*Exercise inputs*
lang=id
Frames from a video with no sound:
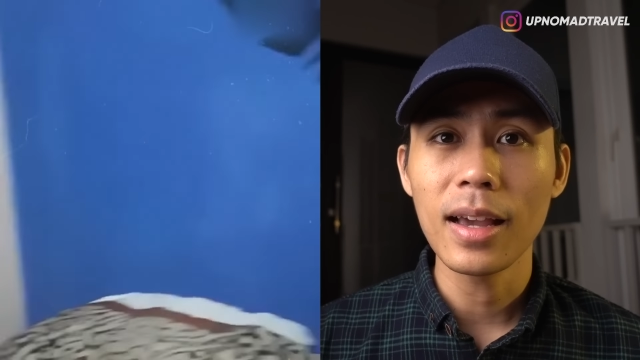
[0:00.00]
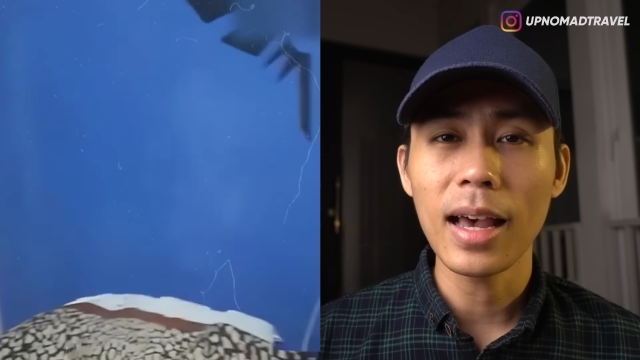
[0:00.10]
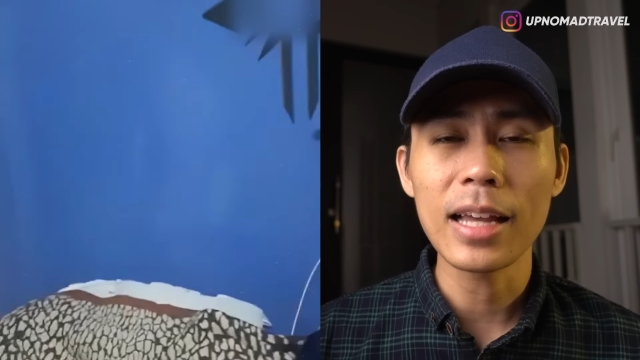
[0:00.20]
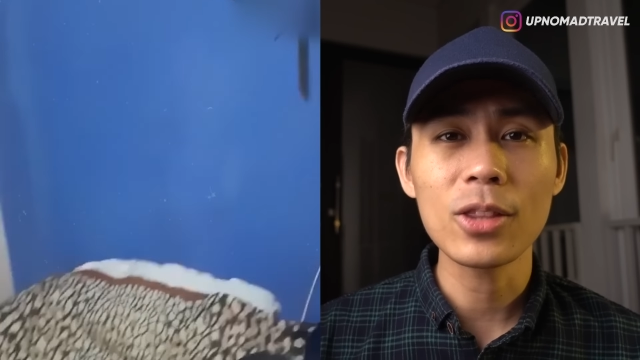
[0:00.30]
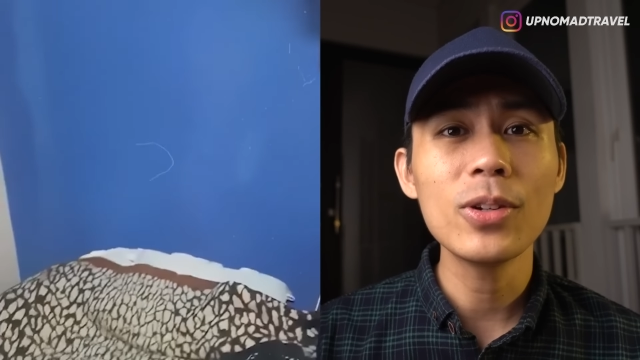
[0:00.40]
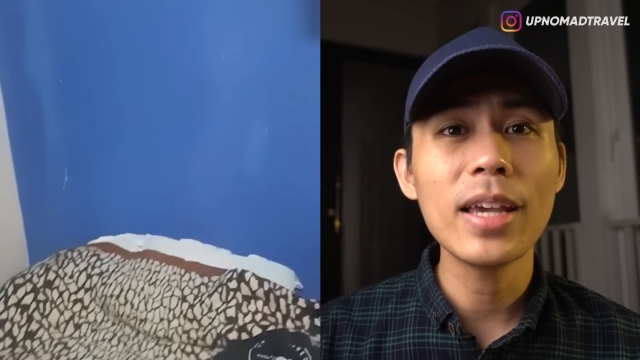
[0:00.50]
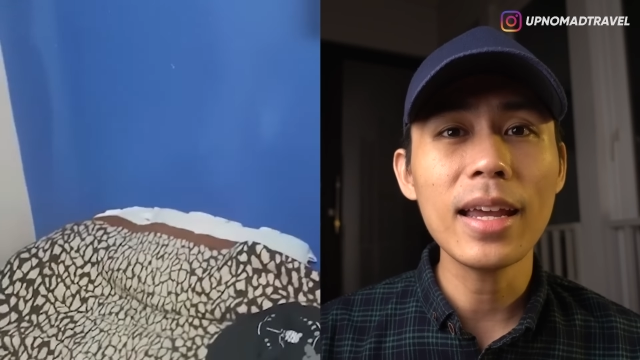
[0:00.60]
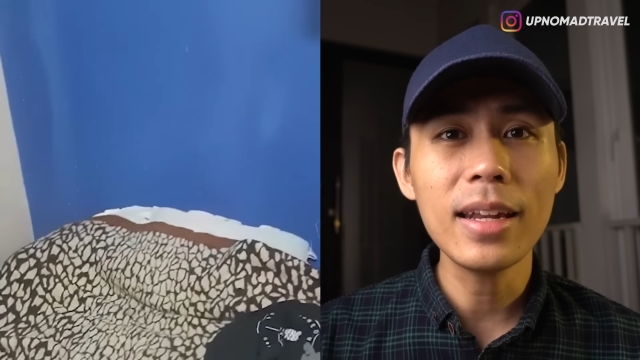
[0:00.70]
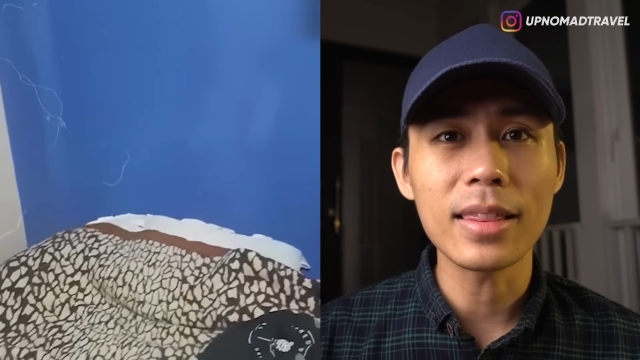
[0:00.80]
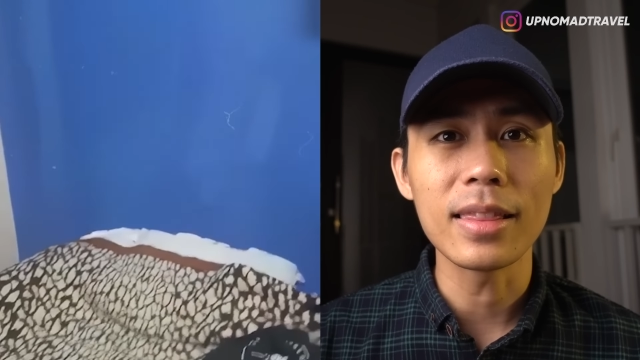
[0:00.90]
atau
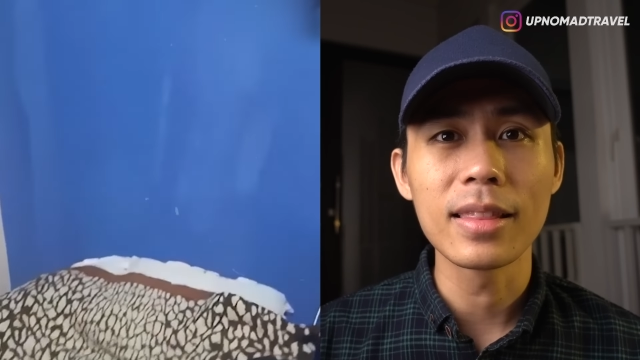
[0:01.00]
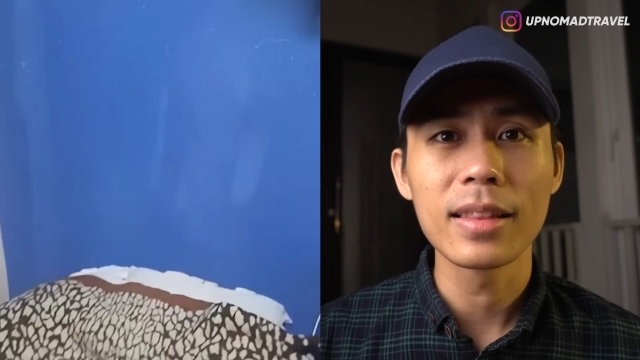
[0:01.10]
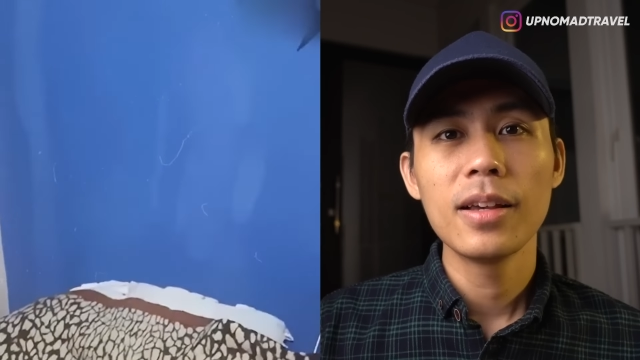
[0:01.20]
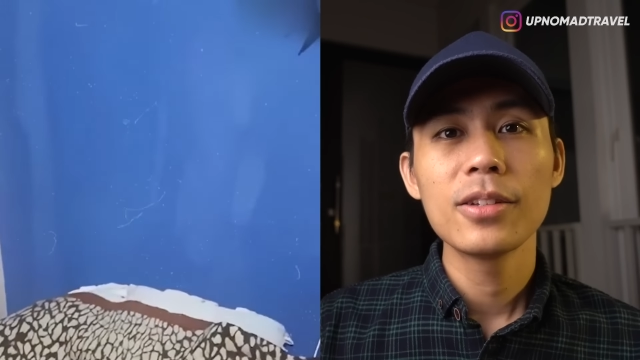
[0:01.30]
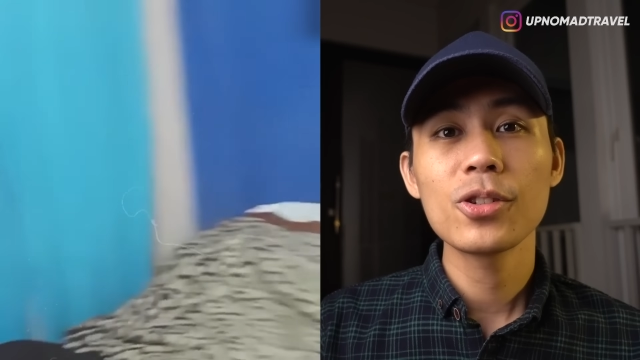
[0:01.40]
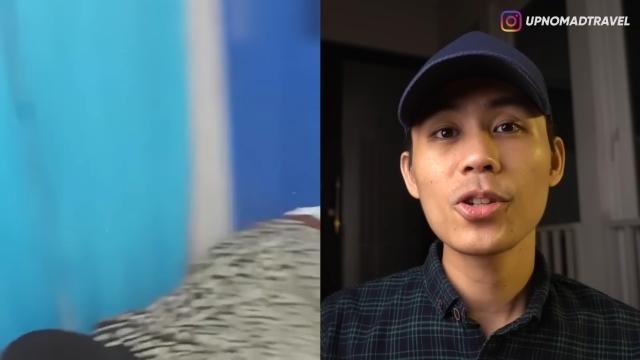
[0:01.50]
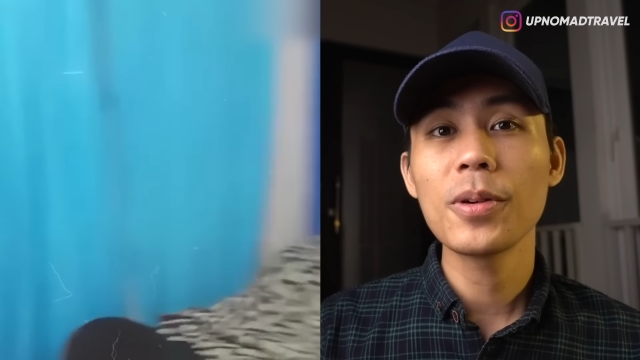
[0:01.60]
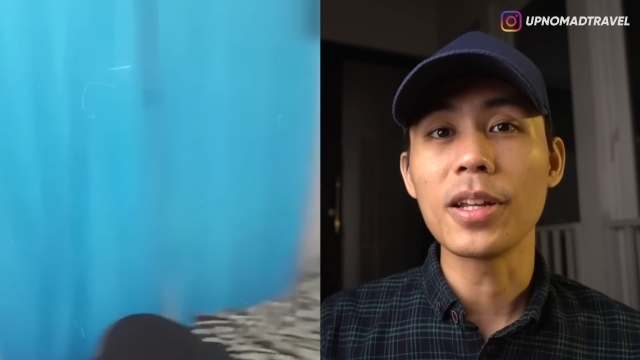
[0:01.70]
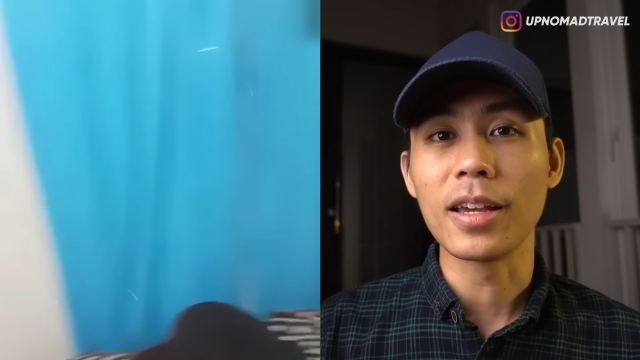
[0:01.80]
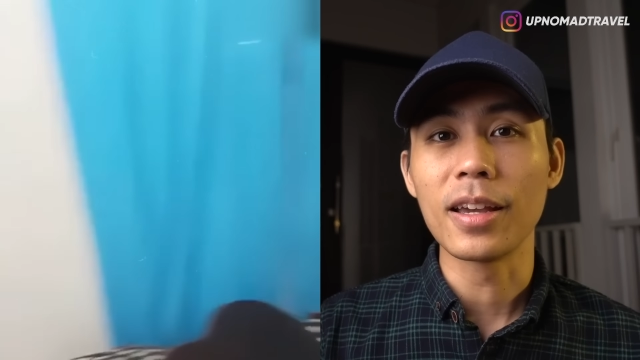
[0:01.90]
diedit. So,
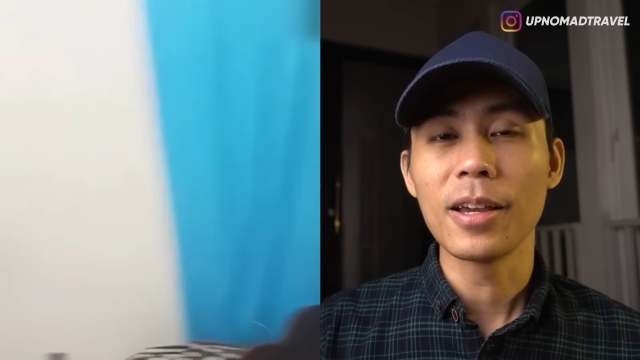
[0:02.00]
coba deh,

*Prompt*
The expected output is the full material above, word for word, without pictures.

*Task answer*
lang=id
Frames from a video with no sound:
[0:00.00]
[0:00.10]
[0:00.20]
[0:00.30]
[0:00.40]
[0:00.50]
[0:00.60]
[0:00.70]
[0:00.80]
[0:00.90]
atau
[0:01.00]
[0:01.10]
[0:01.20]
[0:01.30]
[0:01.40]
[0:01.50]
[0:01.60]
[0:01.70]
[0:01.80]
[0:01.90]
diedit. So,
[0:02.00]
coba deh,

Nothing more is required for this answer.